Il cuore dell’iniziativa sarà Piazza Castello, trasformata in un suggestivo Giardino del Cantico dei Cantici, dove la luce non costituirà più soltanto un elemento scenografico, ma diventerà spazio, materia e percorso. Per la prima volta, infatti, le luminarie abbandonano la loro storica collocazione sopraelevata e vengono installate interamente a terra, consentendo ai visitatori di attraversarle, viverle e interagire con esse.

Lùmino 1L’innovativa installazione è firmata da Luminam Creative Design di Mattia De Cagna, che interpreta la secolare tradizione della luminaria attraverso una visione contemporanea, fondata sull’equilibrio tra eccellenza artigianale, ricerca estetica e innovazione tecnologica.

Il progetto rappresenta un’evoluzione senza precedenti dell’arte luminaria pugliese. La struttura conserva il pregio della lavorazione artigianale, reinterpretandola mediante un linguaggio progettuale innovativo che integra plexiglass retroilluminato, sistemi LED ad alta efficienza e Flex Neon, dando vita a un’installazione immersiva capace di ridefinire il rapporto tra opera, spazio urbano e visitatore.

L’intervento si distingue anche per la sua rilevanza tecnica:

50.000 lampade LED nei delicati toni pastello;

1.200 metri di strisce LED dedicate alla retroilluminazione delle superfici in plexiglass;

200 metri di Flex Neon, impiegati per disegnare linee luminose e dettagli scenografici.

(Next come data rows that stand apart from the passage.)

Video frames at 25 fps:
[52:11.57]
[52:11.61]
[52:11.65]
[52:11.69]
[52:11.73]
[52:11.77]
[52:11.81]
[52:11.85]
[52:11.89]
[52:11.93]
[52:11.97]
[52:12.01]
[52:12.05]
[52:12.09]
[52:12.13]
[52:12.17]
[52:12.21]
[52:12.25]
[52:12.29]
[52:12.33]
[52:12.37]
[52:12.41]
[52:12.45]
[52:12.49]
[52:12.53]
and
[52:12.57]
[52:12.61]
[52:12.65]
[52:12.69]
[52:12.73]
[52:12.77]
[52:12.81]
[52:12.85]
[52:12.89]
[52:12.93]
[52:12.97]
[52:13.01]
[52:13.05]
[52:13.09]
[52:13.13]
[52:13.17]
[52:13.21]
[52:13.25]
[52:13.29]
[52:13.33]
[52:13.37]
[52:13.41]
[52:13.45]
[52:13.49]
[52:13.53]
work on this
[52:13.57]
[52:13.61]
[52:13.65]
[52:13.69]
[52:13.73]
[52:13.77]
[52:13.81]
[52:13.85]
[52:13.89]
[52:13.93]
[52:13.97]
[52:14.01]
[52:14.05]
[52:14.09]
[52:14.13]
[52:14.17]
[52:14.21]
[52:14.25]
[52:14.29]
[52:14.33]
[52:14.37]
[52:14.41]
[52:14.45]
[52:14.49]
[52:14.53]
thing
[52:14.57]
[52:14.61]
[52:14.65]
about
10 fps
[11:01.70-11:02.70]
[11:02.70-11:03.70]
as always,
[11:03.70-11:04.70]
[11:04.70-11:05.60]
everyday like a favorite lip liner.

L’intero percorso trae ispirazione dal Cantico dei Cantici, uno dei testi poetici più intensi della tradizione biblica, trasformando la piazza in un luogo di contemplazione, bellezza e partecipazione. Luce, natura, arte e spiritualità si fondono in un racconto immersivo che invita il visitatore a non limitarsi all’osservazione, ma a diventare parte integrante dell’opera.

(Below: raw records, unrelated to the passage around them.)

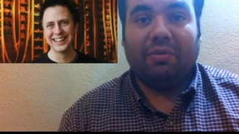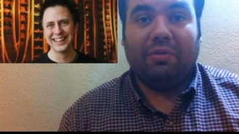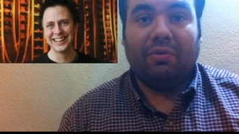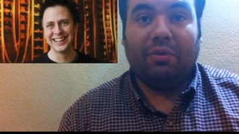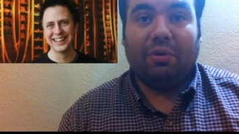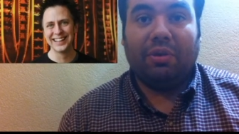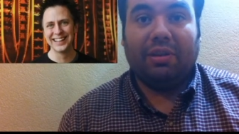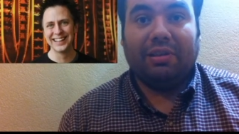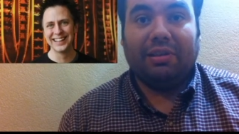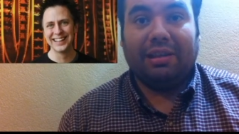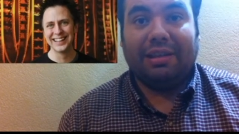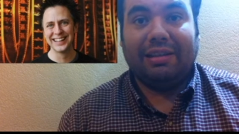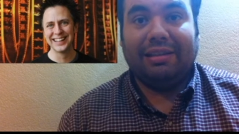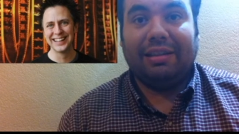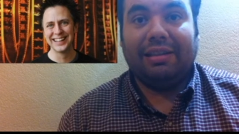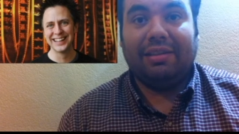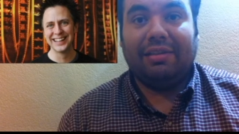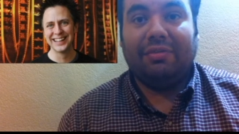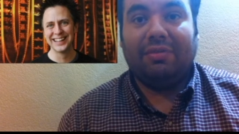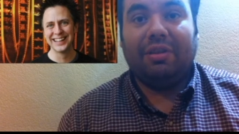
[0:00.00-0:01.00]
for the
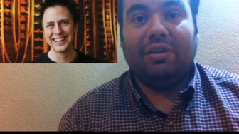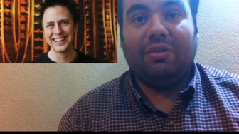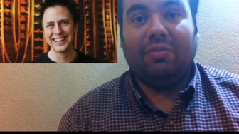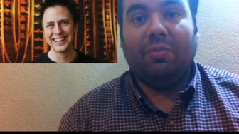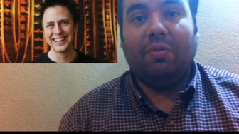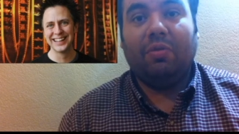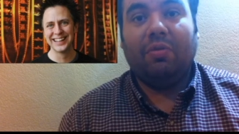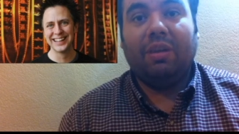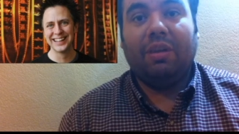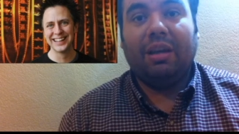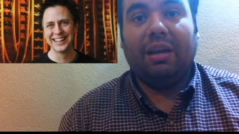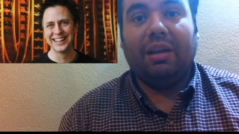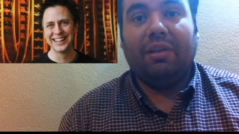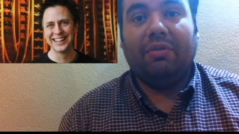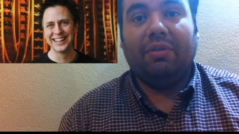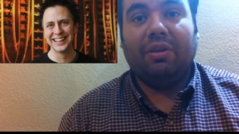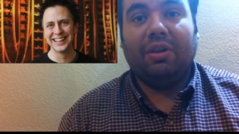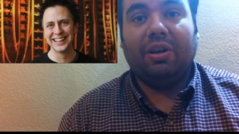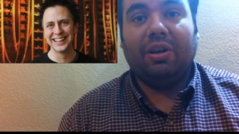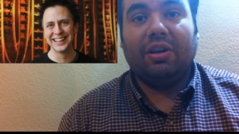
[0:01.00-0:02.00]
success of this movie
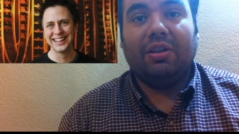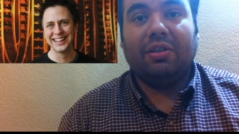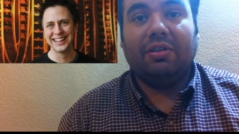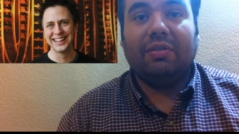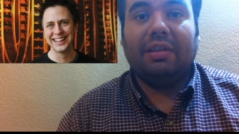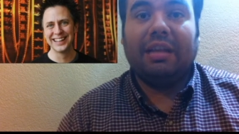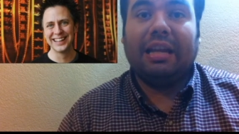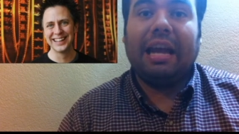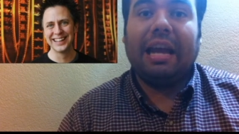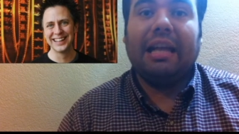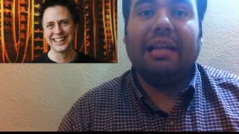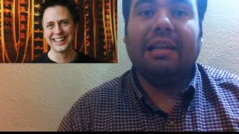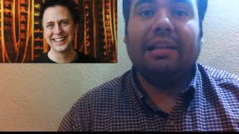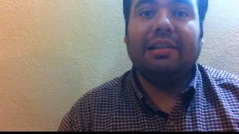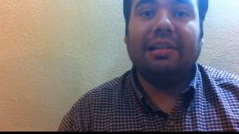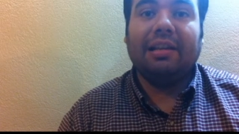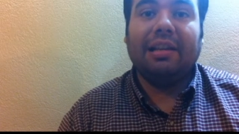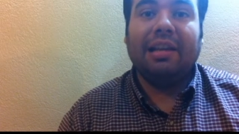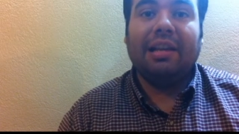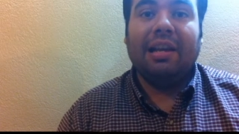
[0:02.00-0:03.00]
of Guardians of the
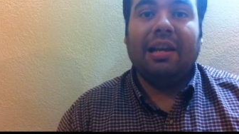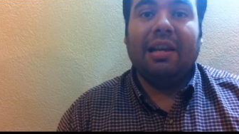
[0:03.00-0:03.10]
Galaxy.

L’iniziativa è promossa nell’ambito di Festa Sensoriale 2026, ideata da “Taurisano Pulchra” e “Mirabile Academy”, con l’obiettivo di sperimentare nuove forme di valorizzazione del patrimonio culturale, reinterpretando uno dei simboli più identitari del Mezzogiorno attraverso un linguaggio contemporaneo capace di dialogare con pubblici di ogni età.

Con questa realizzazione, Taurisano si propone come laboratorio di innovazione culturale, offrendo un modello capace di coniugare tradizione, creatività, tecnologia e turismo esperienziale.

Per la prima volta la luminaria non si osserva dal basso verso l’alto. Si attraversa. Si tocca. Si vive. Una scelta che segna un passaggio culturale oltre che artistico: la luce diventa esperienza, la piazza si trasforma in un giardino emozionale e la festa patronale inaugura una nuova stagione della partecipazione pubblica. A Taurisano, nel 2026, di fatto la luce cambia prospettiva, e con essa cambia il modo di vivere una festa patronale.